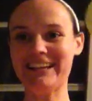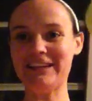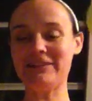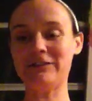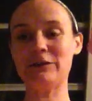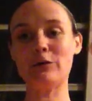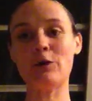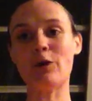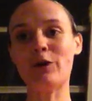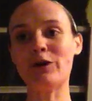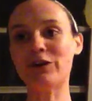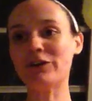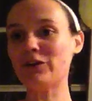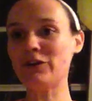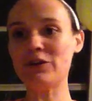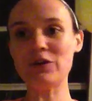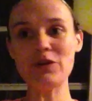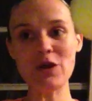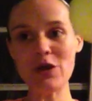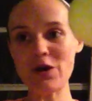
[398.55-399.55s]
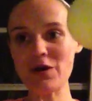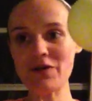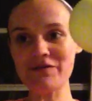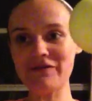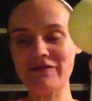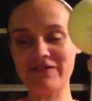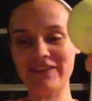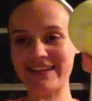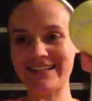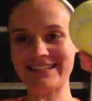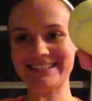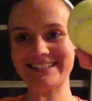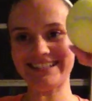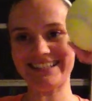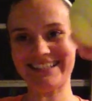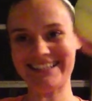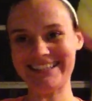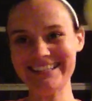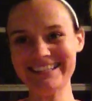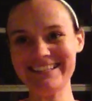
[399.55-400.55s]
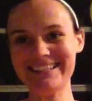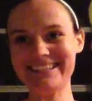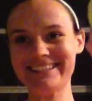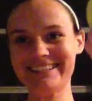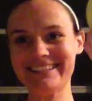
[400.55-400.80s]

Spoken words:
There are no faces.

━━━━━━━━━━━━━━━━

Try it: Transcribe the material exactly, and leave out whatever pictures it holds.

Solution:
[398.55-399.55s]
[399.55-400.55s]
[400.55-400.80s]

Spoken words:
There are no faces.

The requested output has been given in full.